# Task item:
Repeat the stretch of entries below from the line with "[00:00:00.00 to 00:00:01.00]" through the line with "[00:00:14.00 to 00:00:14.56]". Include both ends and add nothing.

START Material for this exercise

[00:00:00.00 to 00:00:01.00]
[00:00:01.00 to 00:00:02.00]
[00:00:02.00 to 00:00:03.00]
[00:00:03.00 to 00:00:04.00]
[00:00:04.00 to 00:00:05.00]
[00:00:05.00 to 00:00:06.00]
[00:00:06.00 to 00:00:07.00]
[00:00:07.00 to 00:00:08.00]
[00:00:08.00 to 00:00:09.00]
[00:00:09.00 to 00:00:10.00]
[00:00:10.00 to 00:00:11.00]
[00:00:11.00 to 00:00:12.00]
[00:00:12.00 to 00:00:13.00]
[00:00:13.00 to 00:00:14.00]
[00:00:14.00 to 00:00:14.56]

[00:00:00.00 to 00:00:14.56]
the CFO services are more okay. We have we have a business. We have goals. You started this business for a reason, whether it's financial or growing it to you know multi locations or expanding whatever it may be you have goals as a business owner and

END Material for this exercise
START Material for this exercise

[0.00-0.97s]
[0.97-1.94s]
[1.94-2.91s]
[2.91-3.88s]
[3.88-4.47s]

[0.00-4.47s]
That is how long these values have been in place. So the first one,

END Material for this exercise
START Material for this exercise

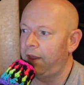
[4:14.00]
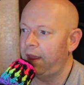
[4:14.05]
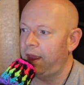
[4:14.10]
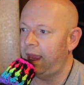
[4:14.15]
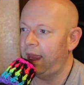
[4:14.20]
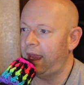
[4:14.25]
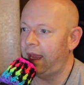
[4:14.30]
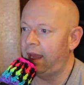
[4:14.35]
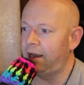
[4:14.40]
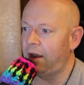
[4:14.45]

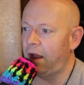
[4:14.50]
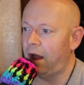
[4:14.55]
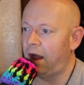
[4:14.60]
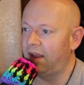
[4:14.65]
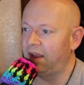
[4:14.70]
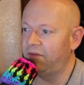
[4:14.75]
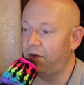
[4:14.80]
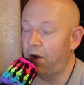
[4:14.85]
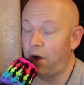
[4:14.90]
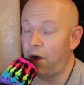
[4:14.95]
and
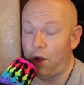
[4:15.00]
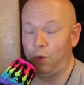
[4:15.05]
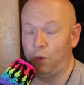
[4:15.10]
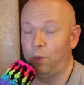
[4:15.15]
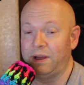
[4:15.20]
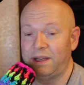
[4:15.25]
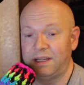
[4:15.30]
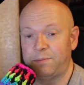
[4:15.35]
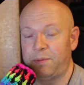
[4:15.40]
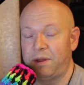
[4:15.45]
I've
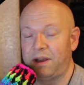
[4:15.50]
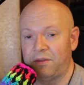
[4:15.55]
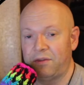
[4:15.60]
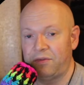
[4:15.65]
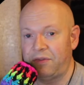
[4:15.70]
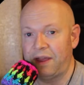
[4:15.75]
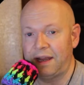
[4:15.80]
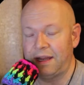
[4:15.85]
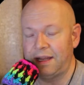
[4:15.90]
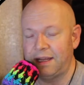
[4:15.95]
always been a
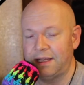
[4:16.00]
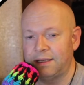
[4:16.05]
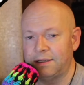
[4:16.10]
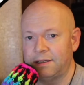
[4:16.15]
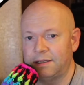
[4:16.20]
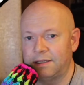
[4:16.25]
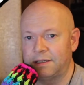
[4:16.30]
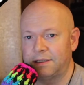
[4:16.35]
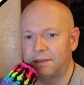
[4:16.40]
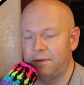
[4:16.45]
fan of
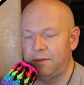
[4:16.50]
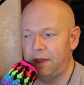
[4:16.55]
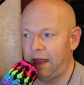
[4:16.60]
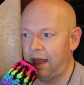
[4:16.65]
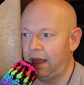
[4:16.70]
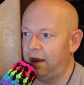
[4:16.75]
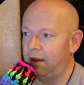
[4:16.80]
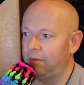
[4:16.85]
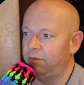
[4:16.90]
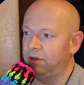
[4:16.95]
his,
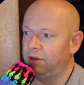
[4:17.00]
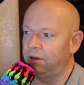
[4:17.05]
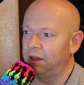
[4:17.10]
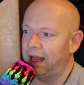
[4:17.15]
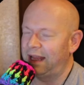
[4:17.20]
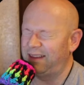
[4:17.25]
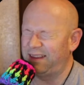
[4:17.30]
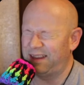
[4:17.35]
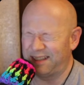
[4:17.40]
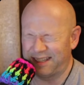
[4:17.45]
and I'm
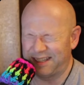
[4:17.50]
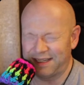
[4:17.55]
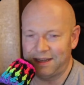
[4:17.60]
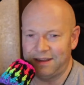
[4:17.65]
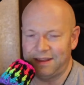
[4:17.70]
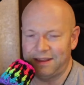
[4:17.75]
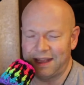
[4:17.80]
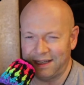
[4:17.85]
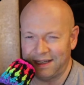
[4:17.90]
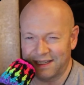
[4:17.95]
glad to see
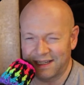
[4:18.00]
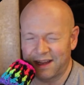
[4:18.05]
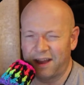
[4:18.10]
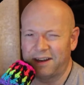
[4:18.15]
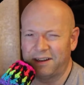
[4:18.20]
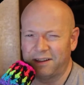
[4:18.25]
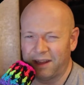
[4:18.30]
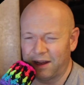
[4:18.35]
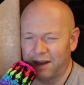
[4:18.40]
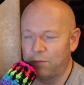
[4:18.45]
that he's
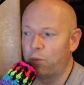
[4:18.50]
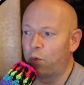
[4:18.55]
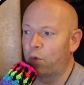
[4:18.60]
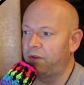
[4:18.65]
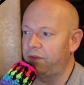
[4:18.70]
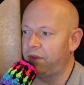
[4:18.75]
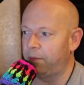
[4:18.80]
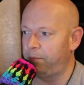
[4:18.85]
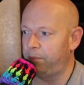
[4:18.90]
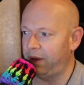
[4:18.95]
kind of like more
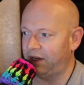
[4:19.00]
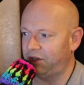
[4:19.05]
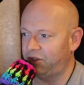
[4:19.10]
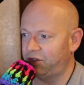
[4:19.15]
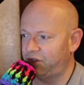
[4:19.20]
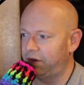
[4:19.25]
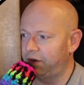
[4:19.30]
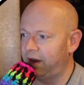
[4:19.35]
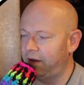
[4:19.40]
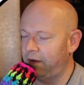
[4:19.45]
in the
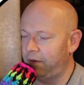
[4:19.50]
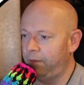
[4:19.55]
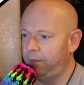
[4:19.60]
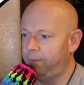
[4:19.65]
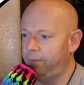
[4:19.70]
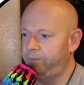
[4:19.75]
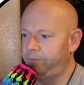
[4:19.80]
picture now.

END Material for this exercise

# Exercise answer:
[00:00:00.00 to 00:00:01.00]
[00:00:01.00 to 00:00:02.00]
[00:00:02.00 to 00:00:03.00]
[00:00:03.00 to 00:00:04.00]
[00:00:04.00 to 00:00:05.00]
[00:00:05.00 to 00:00:06.00]
[00:00:06.00 to 00:00:07.00]
[00:00:07.00 to 00:00:08.00]
[00:00:08.00 to 00:00:09.00]
[00:00:09.00 to 00:00:10.00]
[00:00:10.00 to 00:00:11.00]
[00:00:11.00 to 00:00:12.00]
[00:00:12.00 to 00:00:13.00]
[00:00:13.00 to 00:00:14.00]
[00:00:14.00 to 00:00:14.56]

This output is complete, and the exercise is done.